Maturity of knowledge is the work of experience alone, and consequently of time. For the knowledge we acquire from our own observation is, as a rule, distinct from that we get through abstract ideas; the former is acquired in the natural way, while the latter comes through good and bad instruction and what other people have told to us. Consequently, in youth there is generally little harmony and connection between our ideas, which mere expressions have fixed, and our real knowledge, which has been acquired by observation. Later they both gradually approach and correct each other; but maturity of knowledge does not exist until they have become quite incorporated. This maturity is quite independent of that other kind of perfection, the standard of which may be high or low, I mean the perfection to which the capacities of an individual may be brought; it is not based on a correspondence between the abstract and intuitive knowledge, but on the degree of intensity of each.

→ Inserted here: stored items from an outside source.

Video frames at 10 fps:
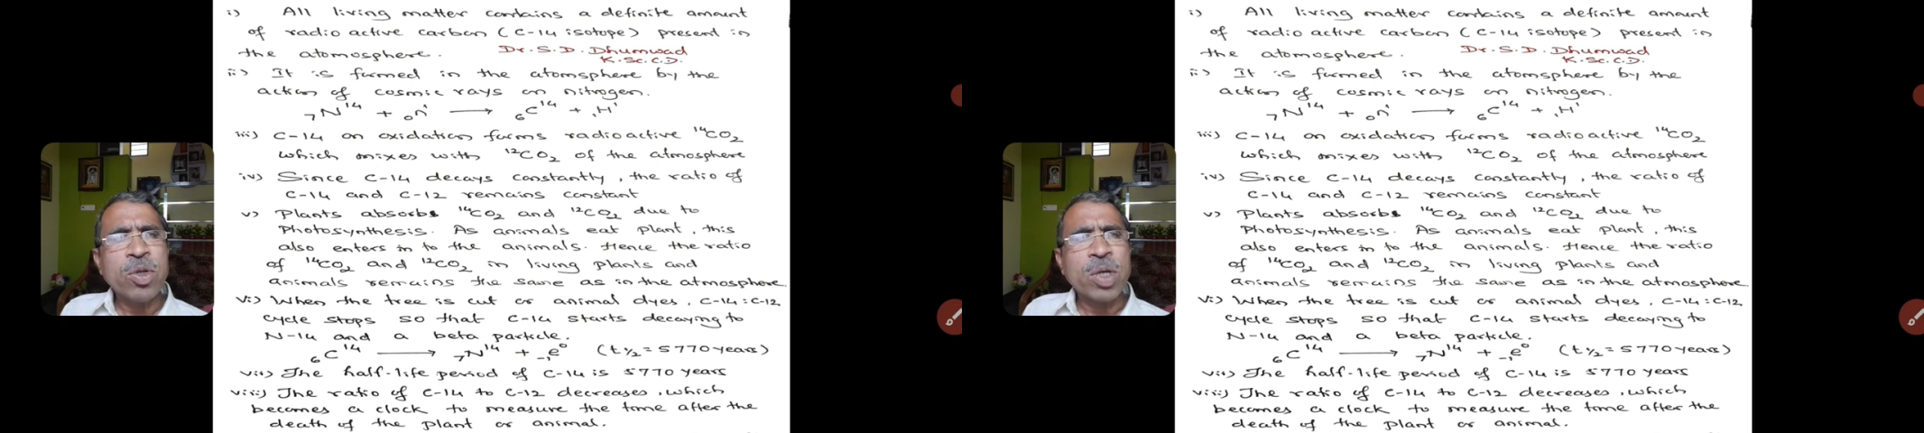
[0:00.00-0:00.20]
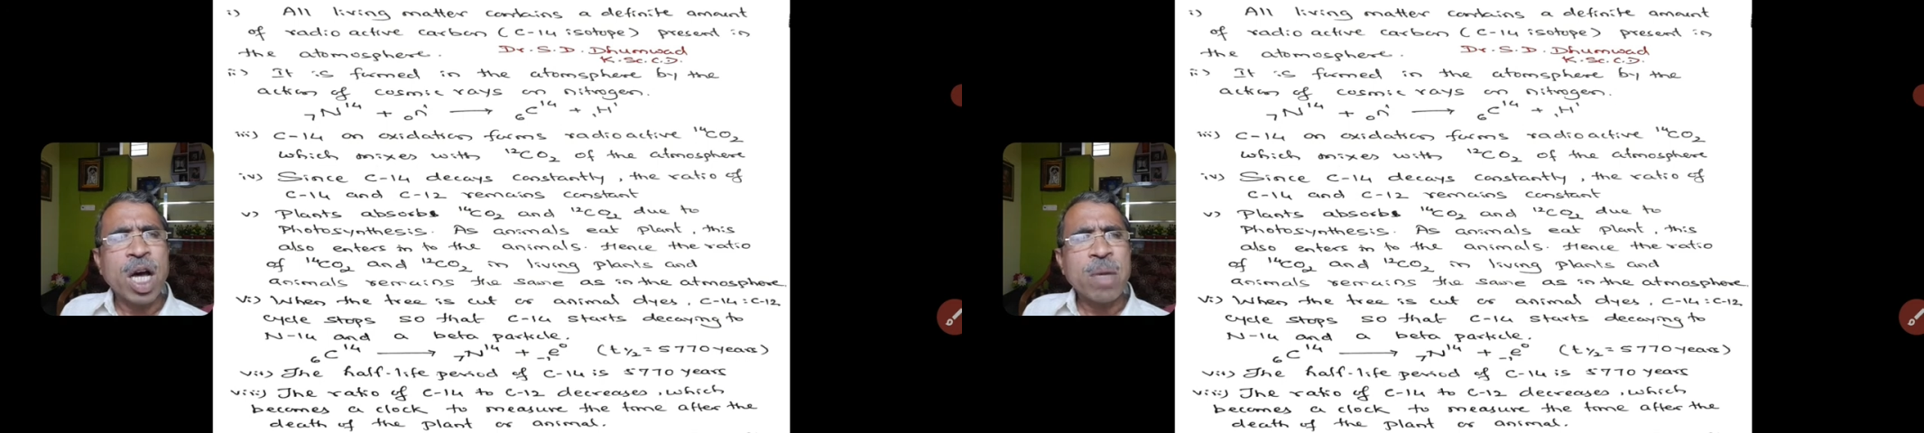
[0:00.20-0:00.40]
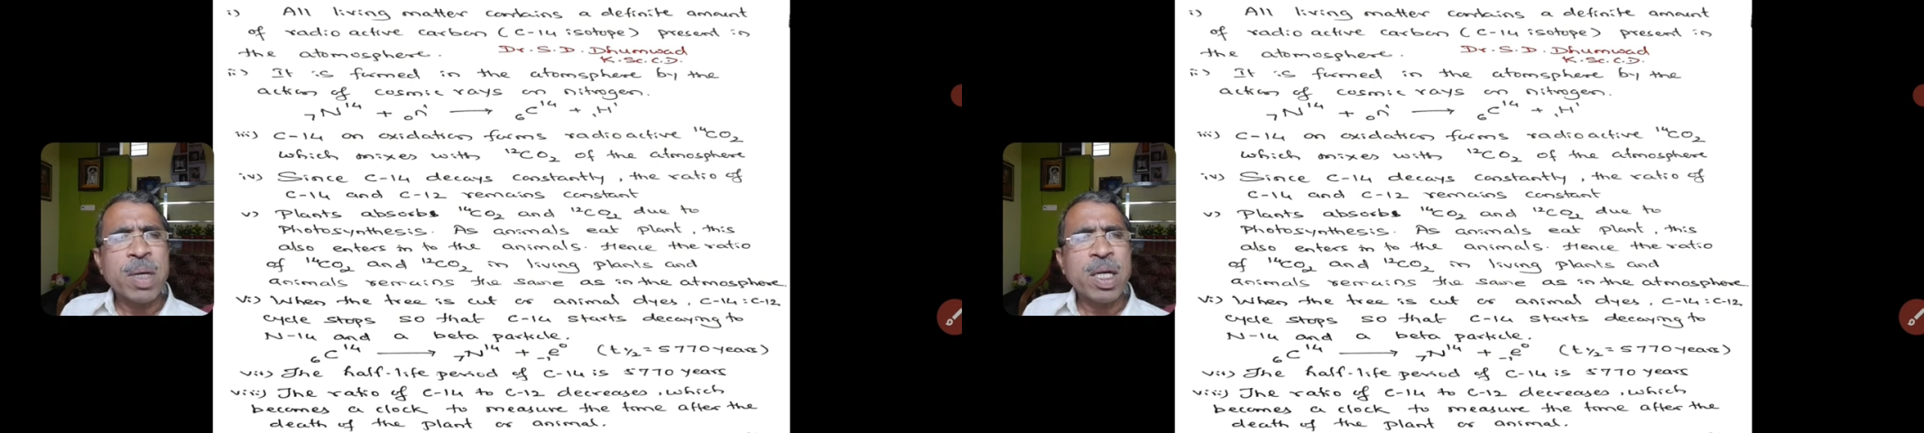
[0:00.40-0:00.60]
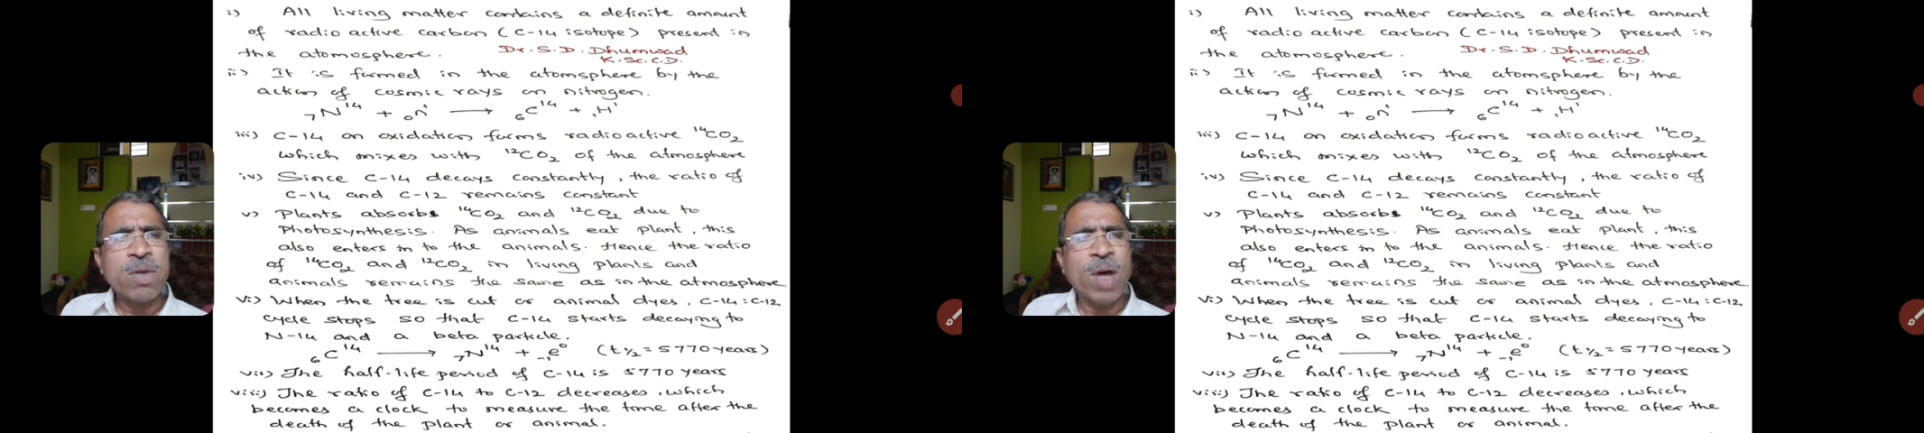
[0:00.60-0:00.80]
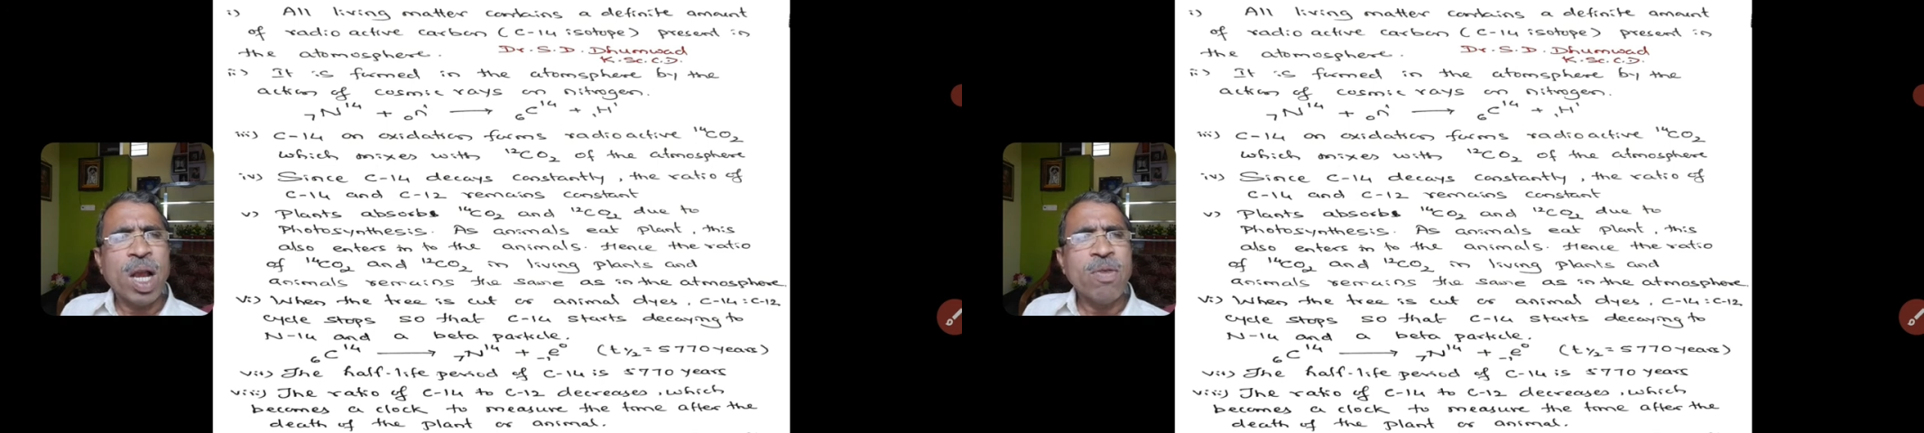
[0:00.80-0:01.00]
to carbon
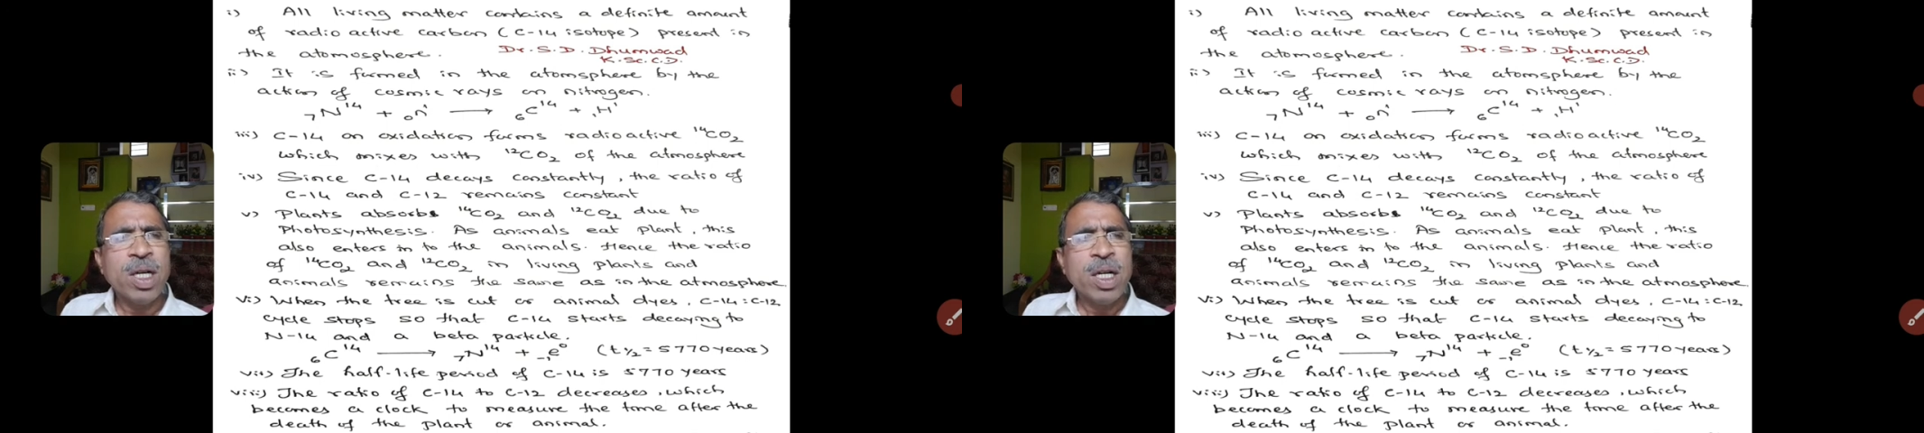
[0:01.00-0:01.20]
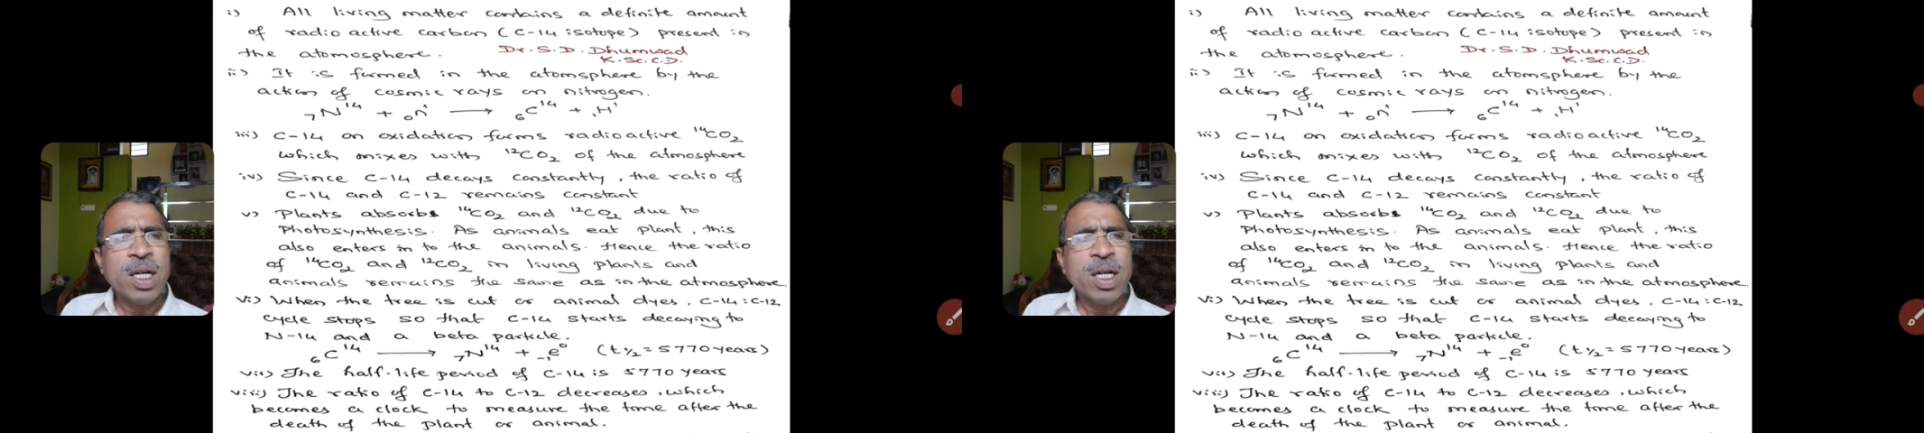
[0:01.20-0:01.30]
12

The most necessary thing for the practical man is the attainment of an exact and thorough knowledge of what is really going on in the world; but it is also the most irksome, for a man may continue studying until old age without having learnt all that is to be learnt; while one can master the most important things in the sciences in one’s youth. In getting such a knowledge of the world, it is as a novice that the boy and youth have the first and most difficult lessons to learn; but frequently even the matured man has still much to learn. The study is of considerable difficulty in itself, but it is made doubly difficult by novels, which depict the ways of the world and of men who do not exist in real life. But these are accepted with the credulity of youth, and become incorporated with the mind; so that now, in the place of purely negative ignorance, a whole framework of wrong ideas, which are positively wrong, crops up, subsequently confusing the schooling of experience and representing the lesson it teaches in a false light. If the youth was previously in the dark, he will now be led astray by a will-o’-the-wisp: and with a girl this is still more frequently the case. They have been deluded into an absolutely false view of life by reading novels, and expectations have been raised that can never be fulfilled. This generally has the most harmful effect on their whole lives. Those men who had neither time nor opportunity to read novels in their youth, such as those who work with their hands, have decided advantage over them. Few of these novels are exempt from reproach—nay, whose effect is contrary to bad. Before all others, for instance, Gil Blas and the other works of Le Sage (or rather their Spanish originals); further, The Vicar of Wakefield, and to some extent the novels of Walter Scott. Don Quixote may be regarded as a satirical presentation of the error in question.